With Ronaldo, who always had the feeling that Manchester was dreary and that he deserved more respect than English football gave him on and off the pitch, there was always the feeling that criticism might hasten his departure to Real Madrid. But he went to Spain at the right time, when Real were re-emerging as a force under the presidency of Florentino Pérez, having grown during his years at United.
Just as it was clear that Ronaldo would not spend his career at Old Trafford, there is the same feeling with Suárez on Merseyside — and this would perhaps still be the case if Liverpool were a leading force in the Champions League, never mind in the early stages of a rebuilding project.

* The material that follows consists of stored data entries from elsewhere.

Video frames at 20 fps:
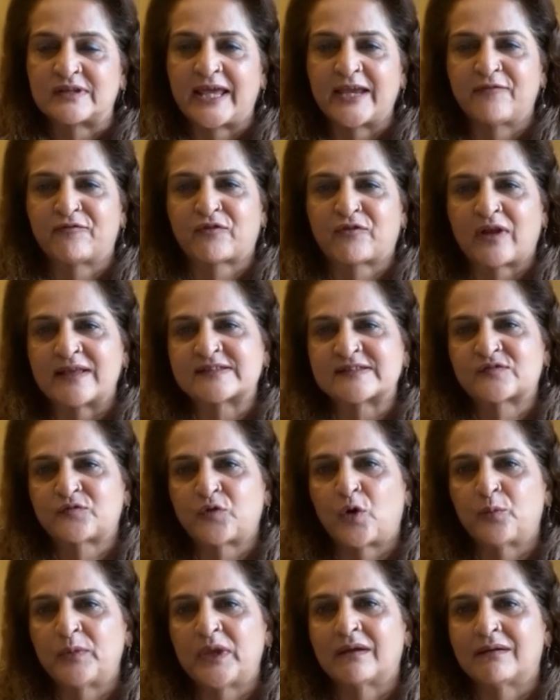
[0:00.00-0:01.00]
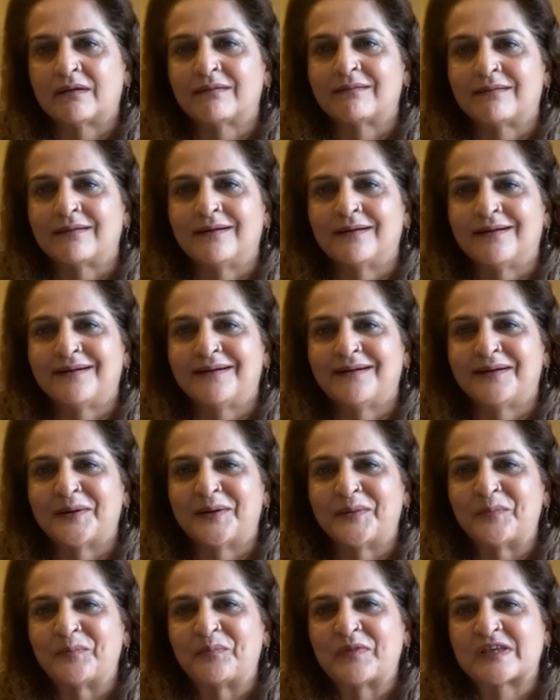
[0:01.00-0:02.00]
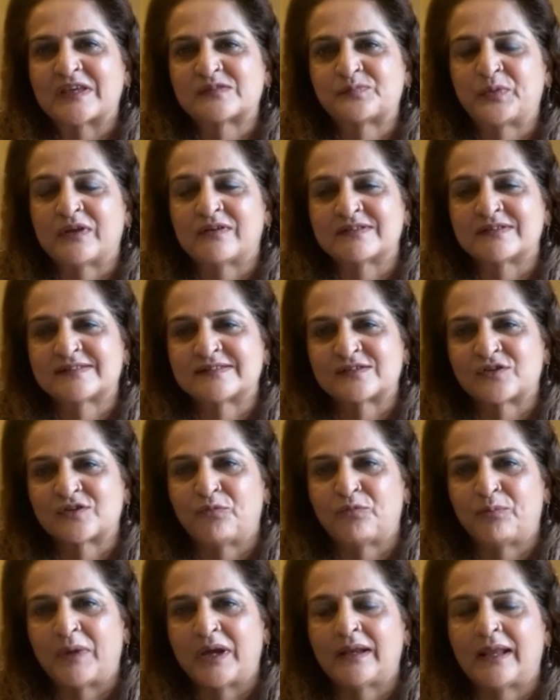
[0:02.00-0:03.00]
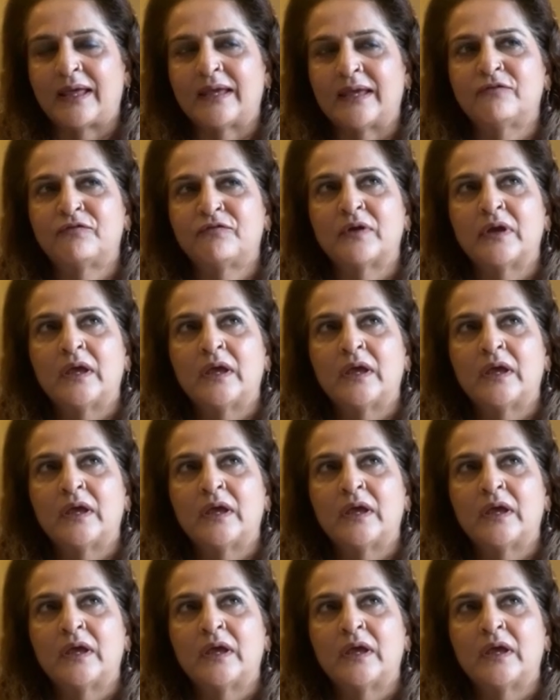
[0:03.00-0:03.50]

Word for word: life-transforming experiences of my life.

Suárez will not be short of offers if the time comes to look beyond Liverpool; Manchester City’s interest is already known, while nobody should be surprised if he appears on the radar of Bayern Munich, whose next coach, Pep Guardiola, happens to be the brother of the forward’s agent.
Rodgers’s statements yesterday were not about preparing the ground for a sale. They were designed to remind his player and everyone else, both for the short term and the long, that Liverpool Football Club does not begin and end with Luis Suárez.